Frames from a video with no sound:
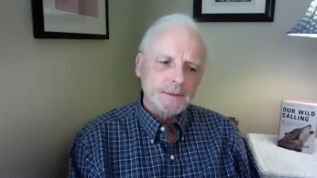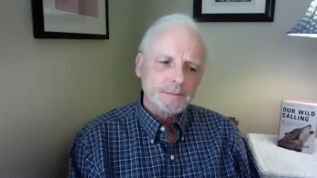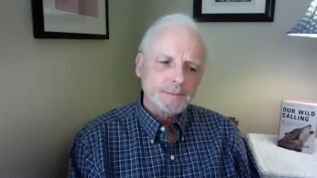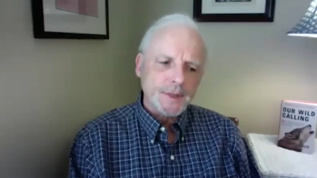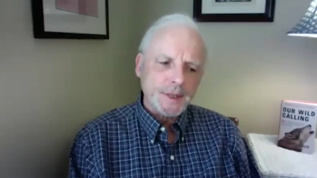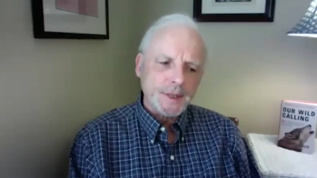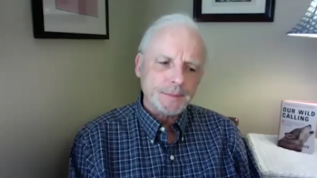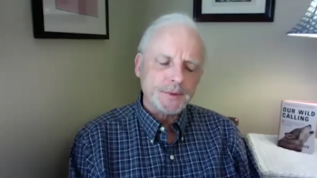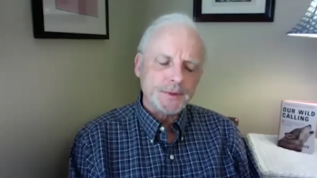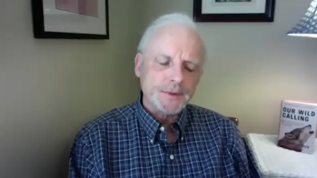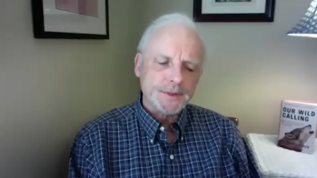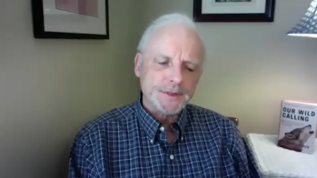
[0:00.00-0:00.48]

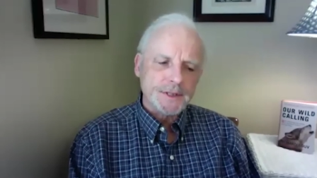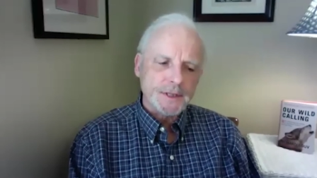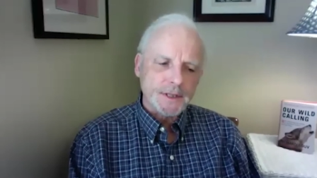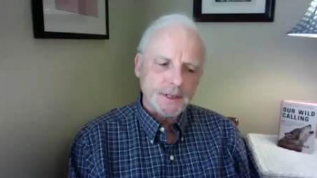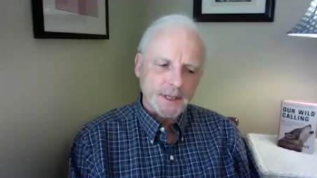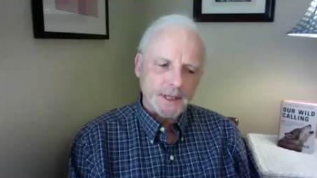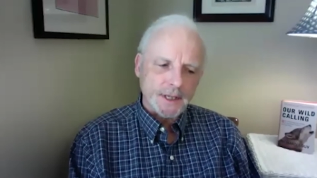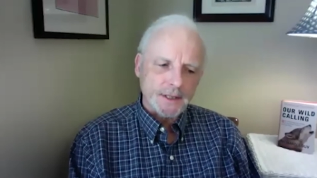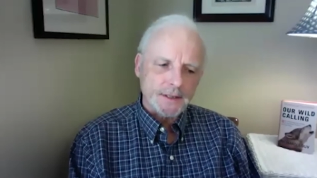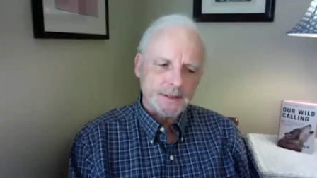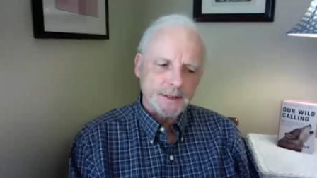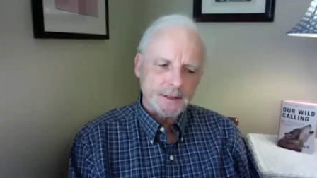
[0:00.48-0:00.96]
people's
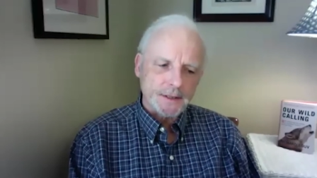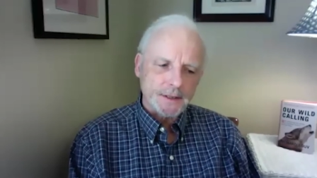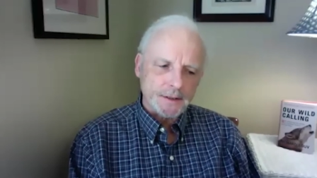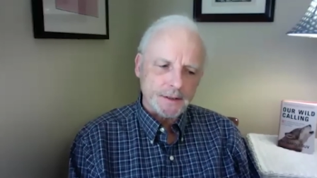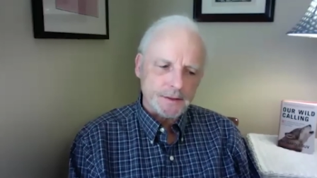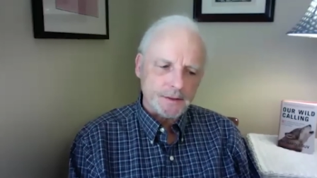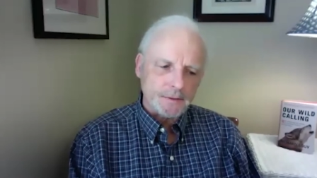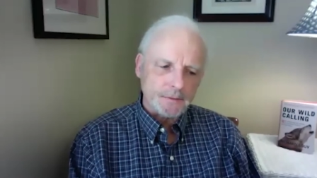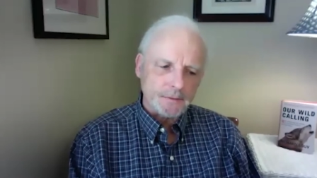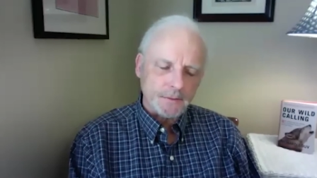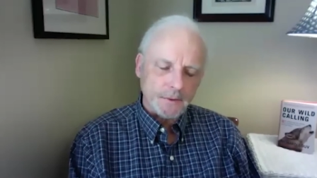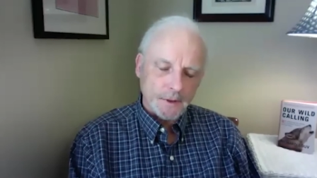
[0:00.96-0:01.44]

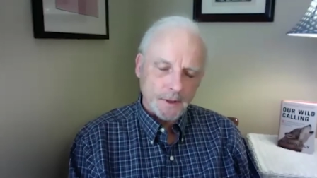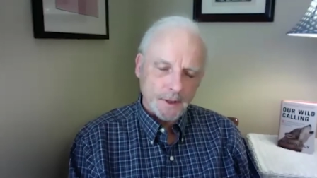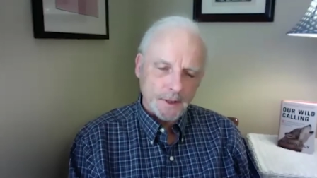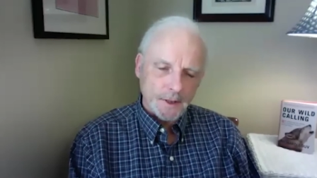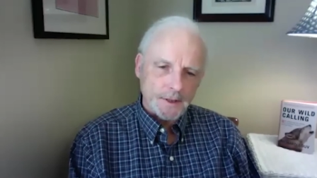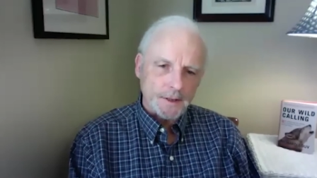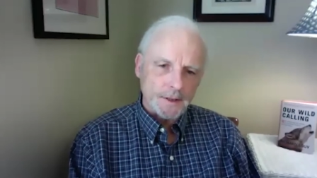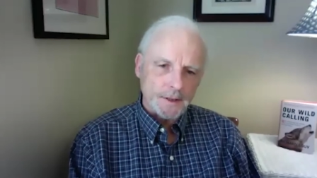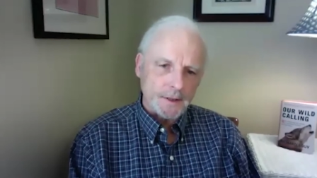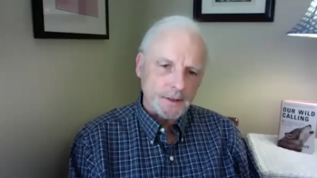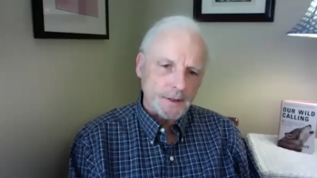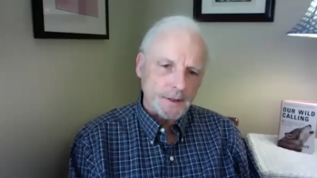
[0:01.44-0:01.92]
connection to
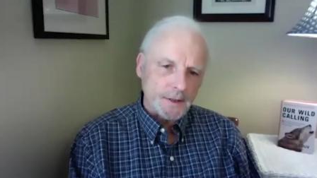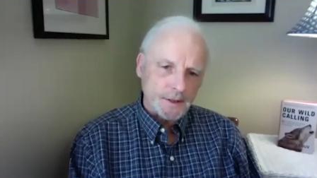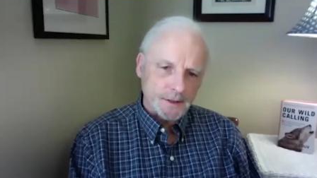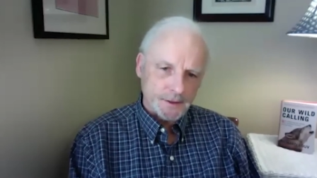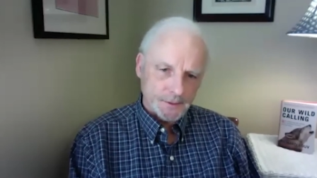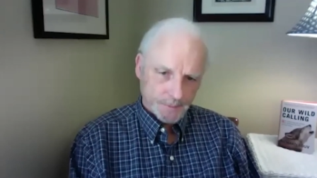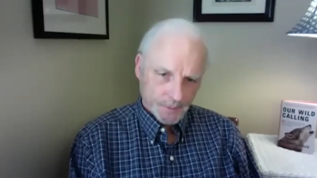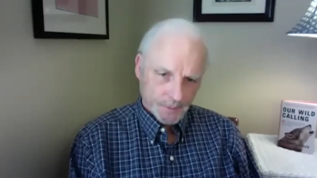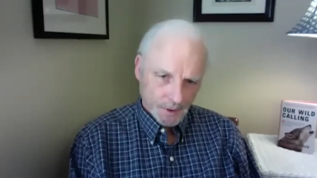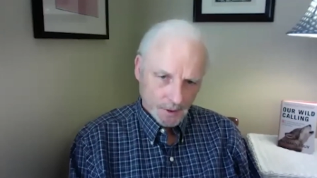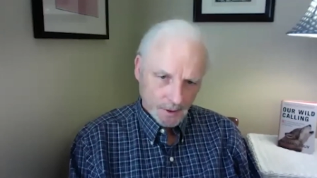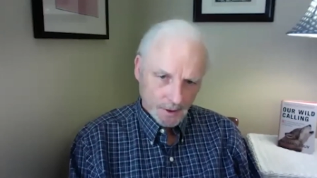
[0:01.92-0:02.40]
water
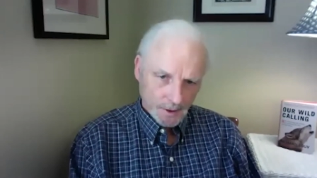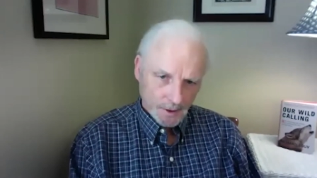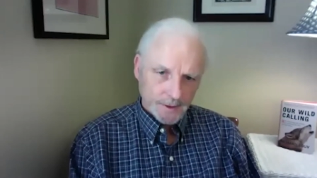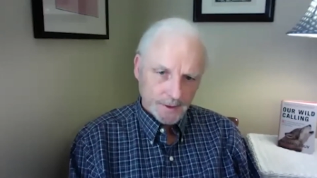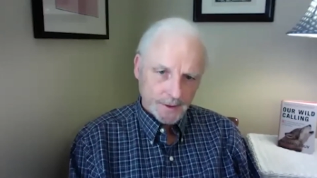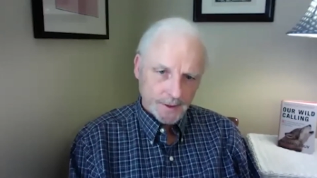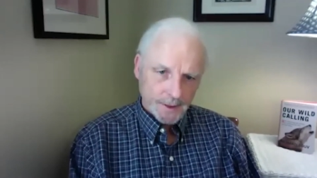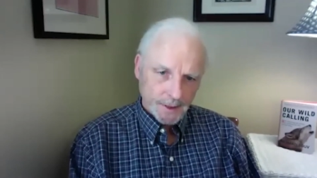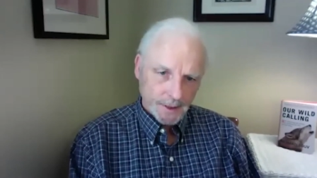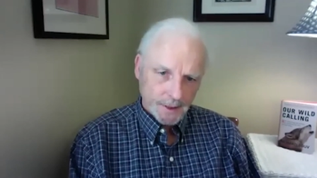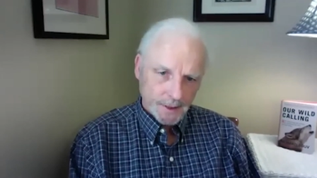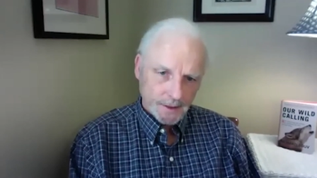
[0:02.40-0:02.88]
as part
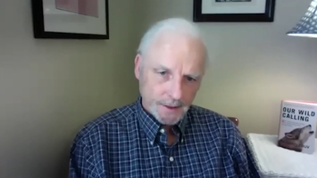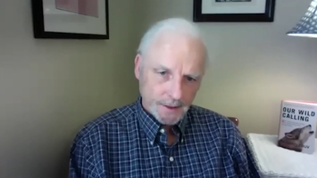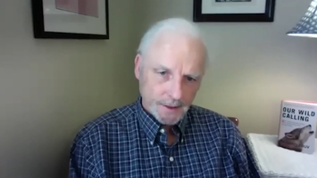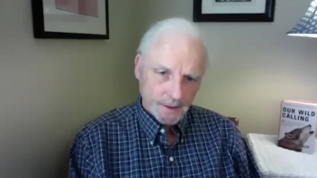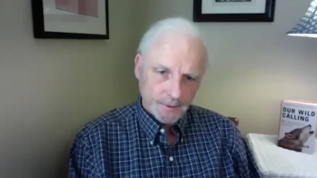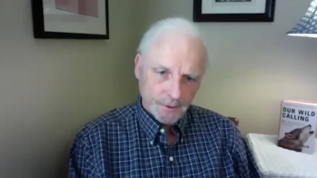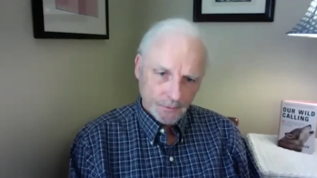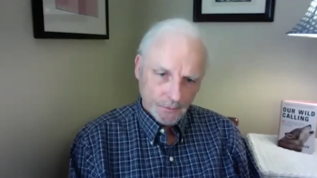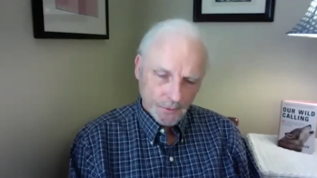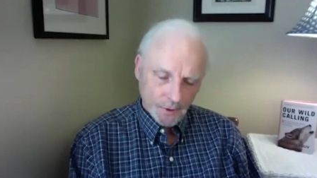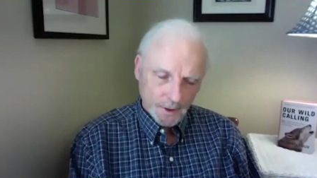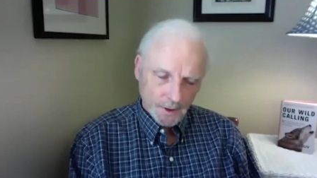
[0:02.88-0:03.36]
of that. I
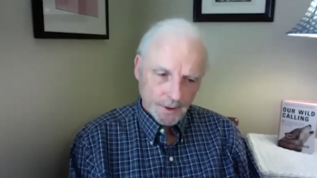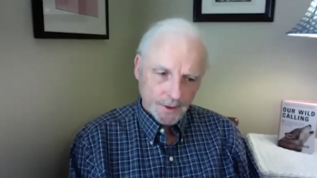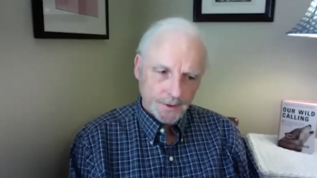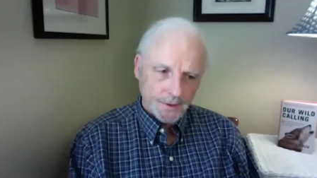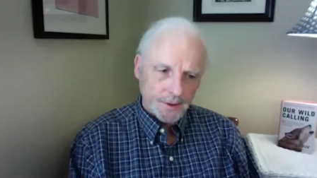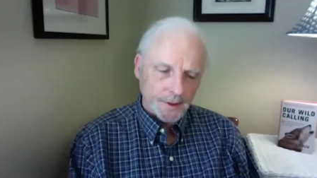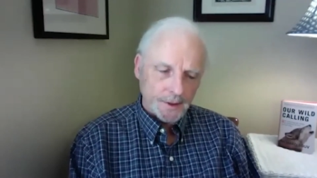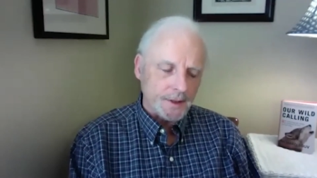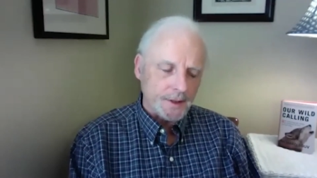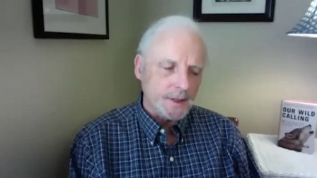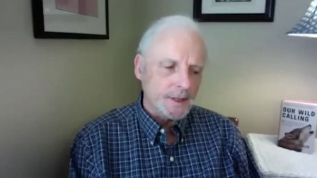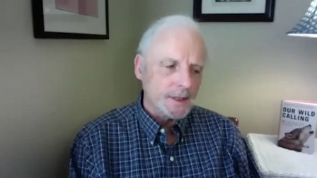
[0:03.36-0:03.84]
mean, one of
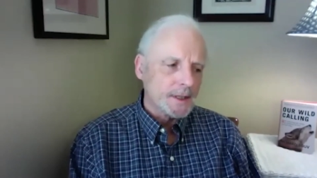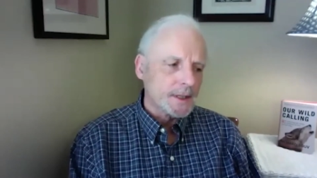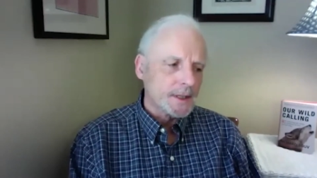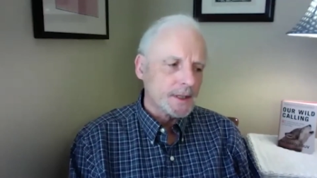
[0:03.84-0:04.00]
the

*-*-*

→ **TO DO**: Nothing but the lines from the one containing "[0:02.40-0:02.88]" through the last line of the records above should appear, each repeated exactly, with no pictures.

→ **WRITTEN REPLY**:
[0:02.40-0:02.88]
as part
[0:02.88-0:03.36]
of that. I
[0:03.36-0:03.84]
mean, one of
[0:03.84-0:04.00]
the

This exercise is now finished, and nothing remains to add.